------ Records for the task ------

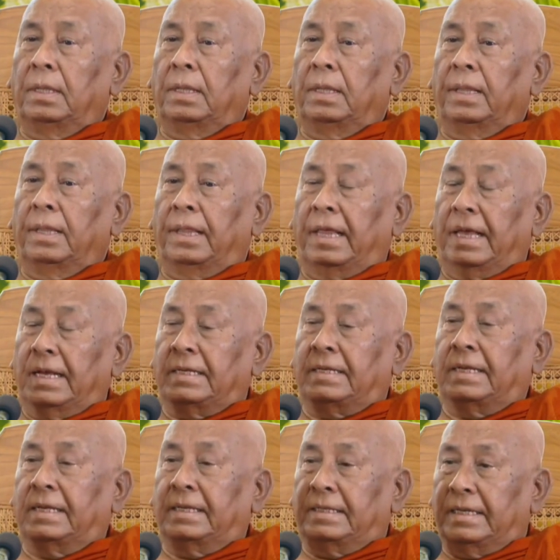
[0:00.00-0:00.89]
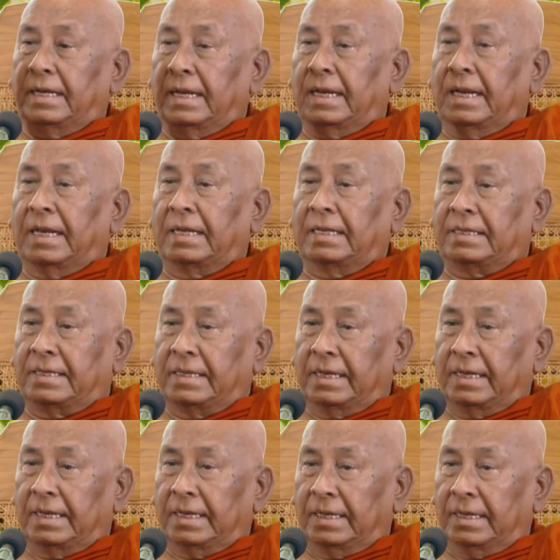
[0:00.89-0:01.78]
This is
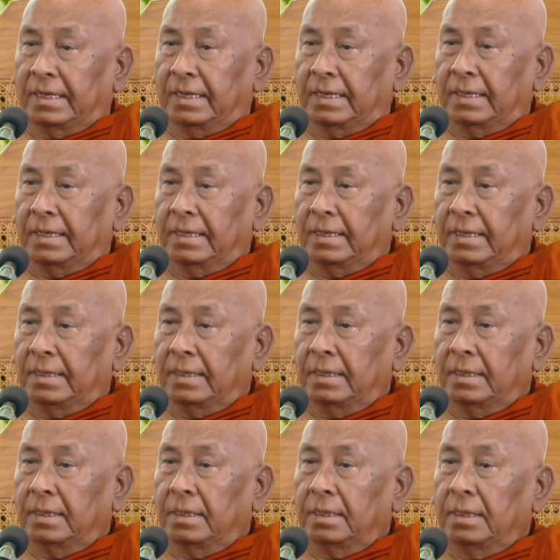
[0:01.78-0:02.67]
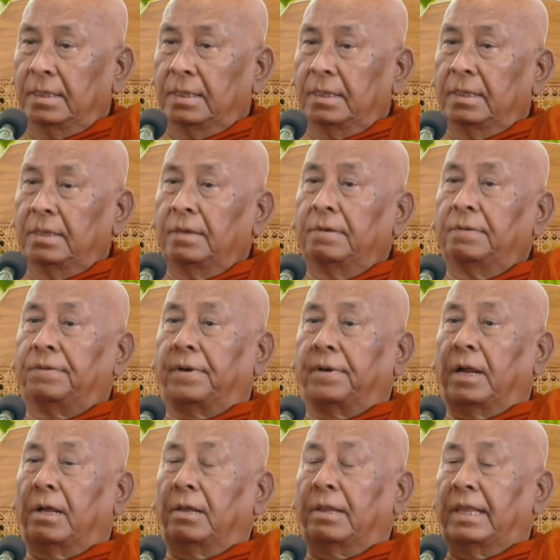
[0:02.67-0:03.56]
jealousy
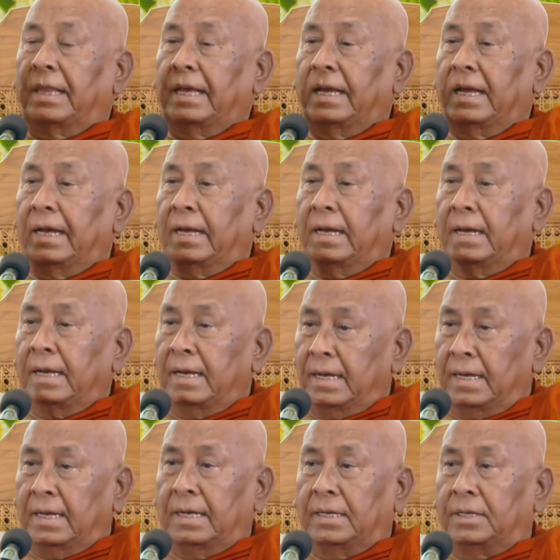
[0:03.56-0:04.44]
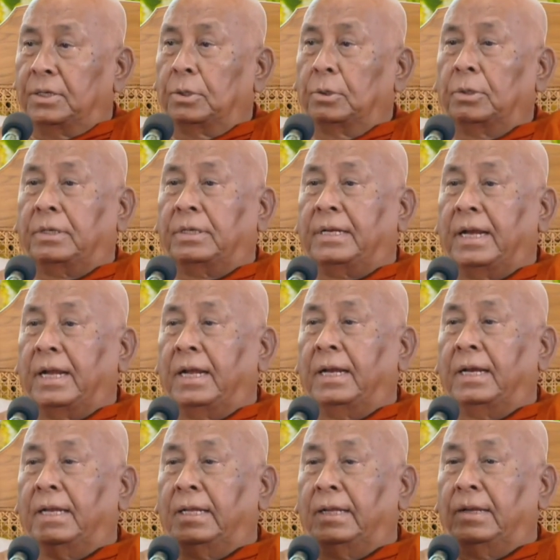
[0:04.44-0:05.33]
from their heart
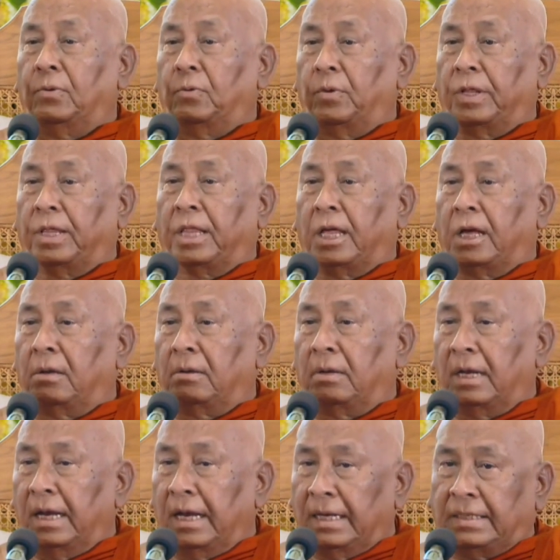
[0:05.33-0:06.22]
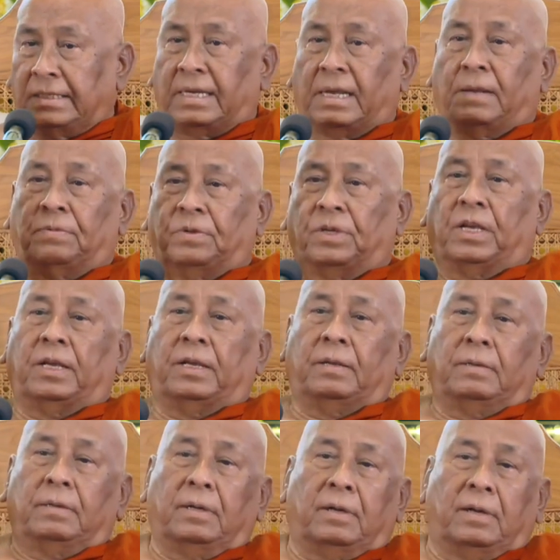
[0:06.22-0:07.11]
totally without exception.
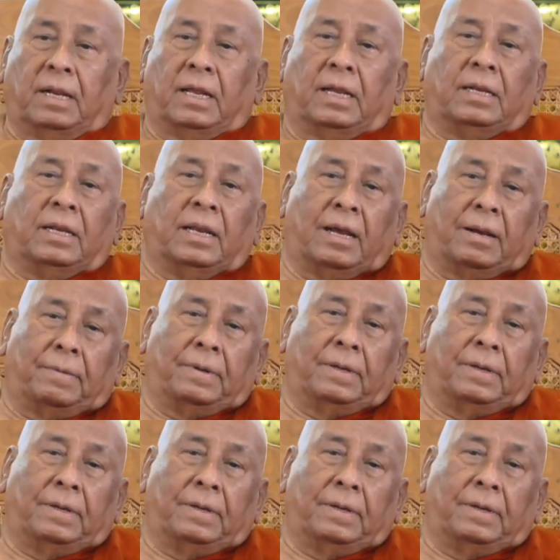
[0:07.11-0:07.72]
All right, now.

------

> **Exercise requirements**:
With the pictures removed, repeat the listing above exactly as it stands.

> **Task result**:
[0:00.00-0:00.89]
[0:00.89-0:01.78]
This is
[0:01.78-0:02.67]
[0:02.67-0:03.56]
jealousy
[0:03.56-0:04.44]
[0:04.44-0:05.33]
from their heart
[0:05.33-0:06.22]
[0:06.22-0:07.11]
totally without exception.
[0:07.11-0:07.72]
All right, now.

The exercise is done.